15. How did things change after your marriage with Sanjeev Nayak? Now your daughter is also practicing music? How do you ensure she goes in the right direction?
So the funniest thing about Sanjeev is that he always thought he could impress a girl with his violin skills. Until he met me! Then he wished that he played another instrument like the mandolin. The joke is that when Sanjeev and i started seeing each other and we decided to get married, it was like, “oh no do we need another violinist in the house?” But jokes aside, I think what Sanjeev brings in terms of his musicianship and his personality and something that compliments and the family greatly, is that he’s the most non-reactive person I’ve ever met. Musically, I love the energy of his band Swarathma and I love that folk rock feeling, and the way that he has used the violin – which is an instrument we are so familiar with – in such new and interesting ways.
Our daughter Mahati, who is now 11, is also sort of a creative person in her own right. She loves gymnastics, acting, songwriting. She doesn’t just sing her own songs, but also accompanies herself on the violin and the piano. Sometimes I also see her with a guitar and ukulele! It’s great that she and many other kids are creating their own unique pathways by building multiple skill sets together at the same time.

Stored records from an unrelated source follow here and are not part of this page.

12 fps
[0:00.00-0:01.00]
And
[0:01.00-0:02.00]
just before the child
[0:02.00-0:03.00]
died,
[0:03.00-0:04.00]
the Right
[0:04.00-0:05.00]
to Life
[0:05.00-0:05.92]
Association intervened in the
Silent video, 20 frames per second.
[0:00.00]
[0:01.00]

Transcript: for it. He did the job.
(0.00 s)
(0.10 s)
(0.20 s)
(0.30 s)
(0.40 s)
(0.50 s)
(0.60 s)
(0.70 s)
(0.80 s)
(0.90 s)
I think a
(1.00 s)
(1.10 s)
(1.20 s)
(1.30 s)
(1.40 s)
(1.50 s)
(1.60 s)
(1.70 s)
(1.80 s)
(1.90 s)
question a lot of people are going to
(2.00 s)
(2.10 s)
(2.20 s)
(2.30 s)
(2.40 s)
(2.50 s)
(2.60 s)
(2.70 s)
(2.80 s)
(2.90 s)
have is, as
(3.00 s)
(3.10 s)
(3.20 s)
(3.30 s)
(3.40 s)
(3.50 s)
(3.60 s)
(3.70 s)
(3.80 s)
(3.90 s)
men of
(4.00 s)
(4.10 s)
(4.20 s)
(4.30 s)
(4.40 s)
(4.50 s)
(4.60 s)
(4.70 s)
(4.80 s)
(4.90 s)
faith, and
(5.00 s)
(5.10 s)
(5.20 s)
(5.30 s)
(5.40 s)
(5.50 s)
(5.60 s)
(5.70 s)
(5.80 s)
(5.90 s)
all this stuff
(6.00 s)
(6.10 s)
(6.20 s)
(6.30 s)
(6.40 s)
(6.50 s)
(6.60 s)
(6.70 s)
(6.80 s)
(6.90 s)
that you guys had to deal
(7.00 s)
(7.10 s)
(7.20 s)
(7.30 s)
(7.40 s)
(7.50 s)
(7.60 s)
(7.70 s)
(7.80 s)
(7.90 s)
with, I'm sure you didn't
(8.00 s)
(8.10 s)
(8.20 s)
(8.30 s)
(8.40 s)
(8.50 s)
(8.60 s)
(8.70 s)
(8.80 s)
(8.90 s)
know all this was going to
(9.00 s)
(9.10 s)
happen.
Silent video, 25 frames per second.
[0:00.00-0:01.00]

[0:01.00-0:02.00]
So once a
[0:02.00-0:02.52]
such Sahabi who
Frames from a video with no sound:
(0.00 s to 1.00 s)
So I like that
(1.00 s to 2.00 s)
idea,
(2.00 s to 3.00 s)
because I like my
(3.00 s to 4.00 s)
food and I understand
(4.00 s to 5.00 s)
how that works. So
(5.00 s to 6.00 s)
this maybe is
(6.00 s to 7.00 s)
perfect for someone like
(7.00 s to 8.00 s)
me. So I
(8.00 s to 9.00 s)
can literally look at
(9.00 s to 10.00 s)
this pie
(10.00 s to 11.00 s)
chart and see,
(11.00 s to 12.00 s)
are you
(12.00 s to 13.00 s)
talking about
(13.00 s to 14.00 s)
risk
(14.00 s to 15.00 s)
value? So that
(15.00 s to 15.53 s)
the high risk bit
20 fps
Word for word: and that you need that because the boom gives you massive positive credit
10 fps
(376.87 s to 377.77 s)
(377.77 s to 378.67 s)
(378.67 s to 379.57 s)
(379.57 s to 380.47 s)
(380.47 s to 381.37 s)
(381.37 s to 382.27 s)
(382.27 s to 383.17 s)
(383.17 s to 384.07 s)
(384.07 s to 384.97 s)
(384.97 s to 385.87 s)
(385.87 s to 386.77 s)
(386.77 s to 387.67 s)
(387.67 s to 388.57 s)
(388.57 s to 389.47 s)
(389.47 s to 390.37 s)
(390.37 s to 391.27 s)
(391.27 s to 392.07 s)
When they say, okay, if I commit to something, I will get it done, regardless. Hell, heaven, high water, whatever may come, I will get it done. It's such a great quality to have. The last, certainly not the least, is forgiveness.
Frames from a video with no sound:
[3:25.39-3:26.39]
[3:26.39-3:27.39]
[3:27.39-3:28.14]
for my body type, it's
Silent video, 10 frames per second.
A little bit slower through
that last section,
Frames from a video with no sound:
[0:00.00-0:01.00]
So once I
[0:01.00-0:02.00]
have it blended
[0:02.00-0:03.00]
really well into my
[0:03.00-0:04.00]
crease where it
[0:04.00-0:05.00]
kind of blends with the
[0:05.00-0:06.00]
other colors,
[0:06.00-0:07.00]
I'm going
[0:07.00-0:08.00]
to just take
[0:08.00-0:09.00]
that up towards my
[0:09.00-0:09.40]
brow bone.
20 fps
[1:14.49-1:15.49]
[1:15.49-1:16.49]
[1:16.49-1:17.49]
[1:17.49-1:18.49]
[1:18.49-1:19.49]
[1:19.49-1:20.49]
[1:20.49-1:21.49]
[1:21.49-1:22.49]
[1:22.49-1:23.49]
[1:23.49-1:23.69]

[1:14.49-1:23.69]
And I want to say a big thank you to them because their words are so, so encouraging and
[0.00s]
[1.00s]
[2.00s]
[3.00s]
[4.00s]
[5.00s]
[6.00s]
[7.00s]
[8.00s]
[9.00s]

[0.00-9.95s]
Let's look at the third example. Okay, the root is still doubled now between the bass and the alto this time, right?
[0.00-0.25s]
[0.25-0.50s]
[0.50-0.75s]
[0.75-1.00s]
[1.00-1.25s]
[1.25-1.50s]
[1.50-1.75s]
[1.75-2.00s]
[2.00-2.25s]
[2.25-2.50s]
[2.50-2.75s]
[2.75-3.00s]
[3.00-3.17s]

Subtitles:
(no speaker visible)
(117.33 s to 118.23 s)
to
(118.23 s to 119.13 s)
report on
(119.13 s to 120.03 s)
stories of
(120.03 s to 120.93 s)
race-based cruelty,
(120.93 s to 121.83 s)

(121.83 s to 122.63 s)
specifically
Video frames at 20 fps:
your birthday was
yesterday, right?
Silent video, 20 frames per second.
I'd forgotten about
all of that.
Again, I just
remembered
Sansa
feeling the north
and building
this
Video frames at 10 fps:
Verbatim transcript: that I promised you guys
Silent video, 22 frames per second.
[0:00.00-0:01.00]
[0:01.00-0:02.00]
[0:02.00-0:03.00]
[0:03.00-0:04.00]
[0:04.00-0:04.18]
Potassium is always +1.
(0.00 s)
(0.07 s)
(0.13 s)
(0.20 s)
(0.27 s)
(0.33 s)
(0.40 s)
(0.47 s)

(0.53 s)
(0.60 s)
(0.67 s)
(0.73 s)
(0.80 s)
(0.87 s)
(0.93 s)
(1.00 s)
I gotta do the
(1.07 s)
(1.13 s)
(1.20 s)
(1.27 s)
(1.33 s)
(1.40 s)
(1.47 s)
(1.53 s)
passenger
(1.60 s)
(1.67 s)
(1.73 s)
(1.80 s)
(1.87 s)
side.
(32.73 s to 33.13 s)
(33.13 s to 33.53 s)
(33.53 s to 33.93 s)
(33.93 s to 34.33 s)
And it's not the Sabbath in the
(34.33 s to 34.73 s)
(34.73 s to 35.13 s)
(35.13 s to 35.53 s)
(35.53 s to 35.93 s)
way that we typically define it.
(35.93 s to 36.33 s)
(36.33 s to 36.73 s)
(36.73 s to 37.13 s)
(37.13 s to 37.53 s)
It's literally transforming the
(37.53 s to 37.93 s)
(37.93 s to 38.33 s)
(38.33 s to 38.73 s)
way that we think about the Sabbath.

I don’t think it’s my decision to figure out what direction that she should eventually go in going forward. Sanjeev and I just want to make sure that we give her all the opportunities to learn whatever she wants to learn, and help her develop a strong work ethic. Unless you are working hard at everything that you are passionate about, it will be hard to reach your goals. Also, I don’t know what her goal is going to be – she continues to grow – but I want to ensure that I am giving her access to the right learning and the right mindset. And I hope that she knows that were always here to support her, whatever path she chooses to follow.
16. What are your future plans?
I hope to wake up every day and move forward. I have dreams to create more music, collaborate with more artists, build SaPa into the global organisation it deserves to be and to continue being a cat and human mom. I don’t know exactly where the future will take me, but as long as it’s forward, I’m ok!